Task data.

* * * *

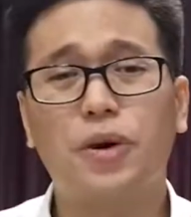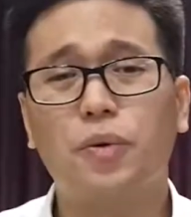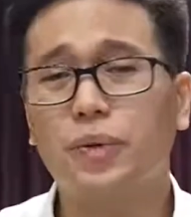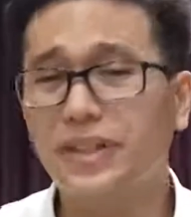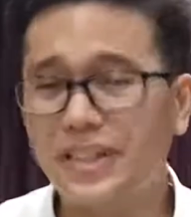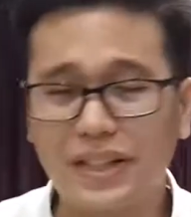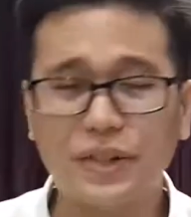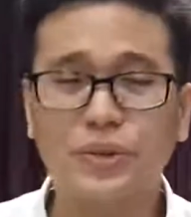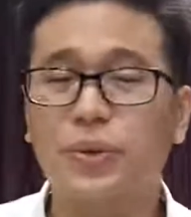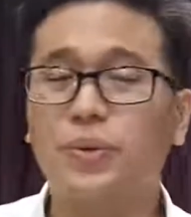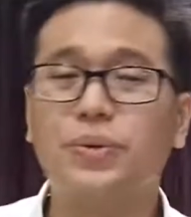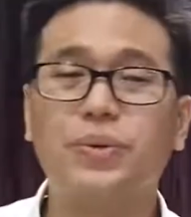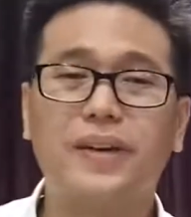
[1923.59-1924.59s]
We can
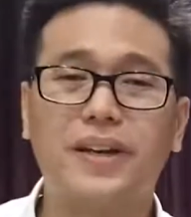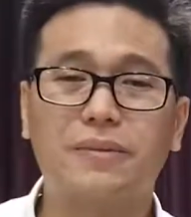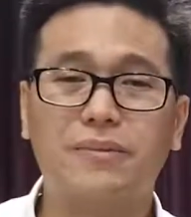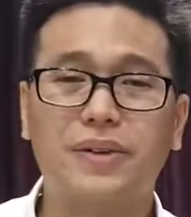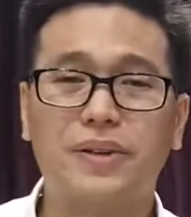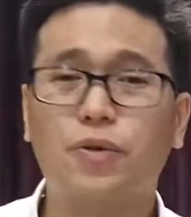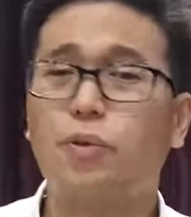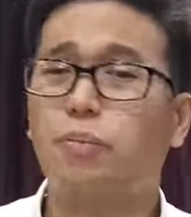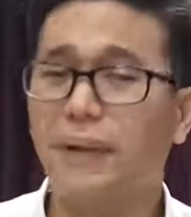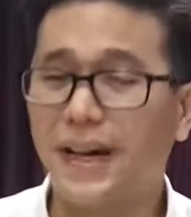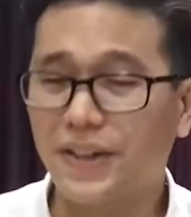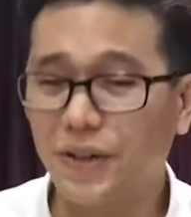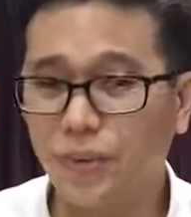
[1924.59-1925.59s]
go to Him no
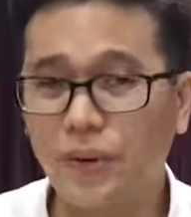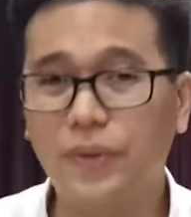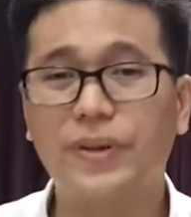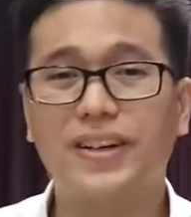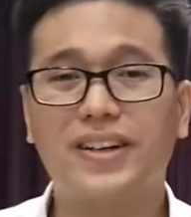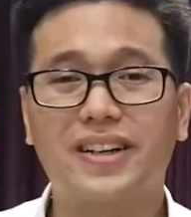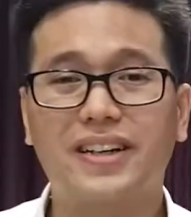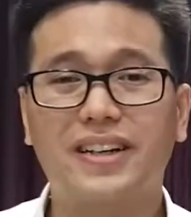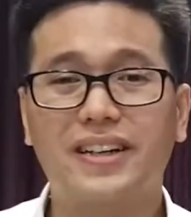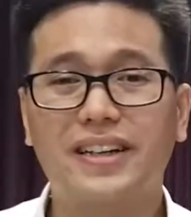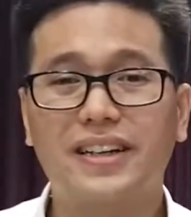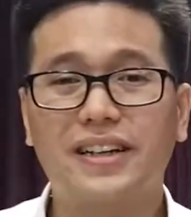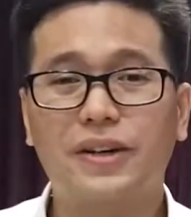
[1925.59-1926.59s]
matter where we are,
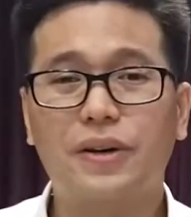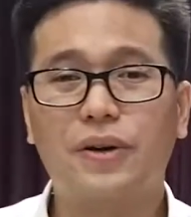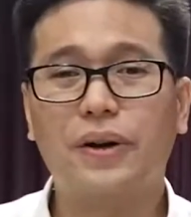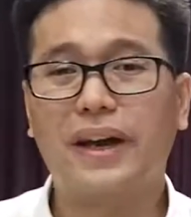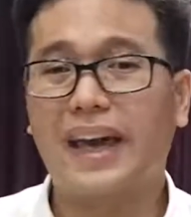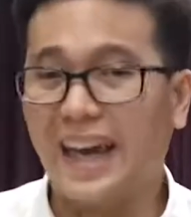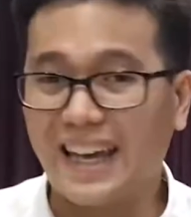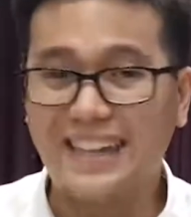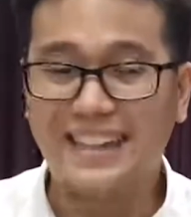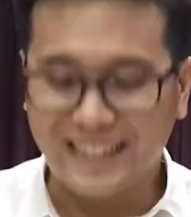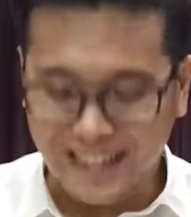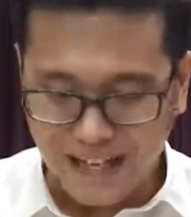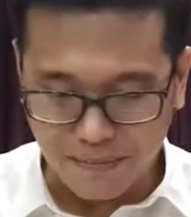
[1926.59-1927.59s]

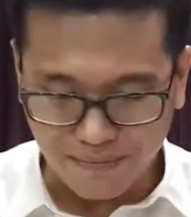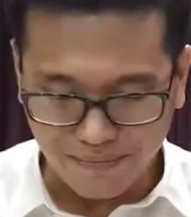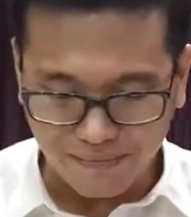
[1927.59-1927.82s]
anytime.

* * * *

What you have to do.
Any pictures should be dropped; transcribe the rest of the records above exactly.

Reply to the task.
[1923.59-1924.59s]
We can
[1924.59-1925.59s]
go to Him no
[1925.59-1926.59s]
matter where we are,
[1926.59-1927.59s]

[1927.59-1927.82s]
anytime.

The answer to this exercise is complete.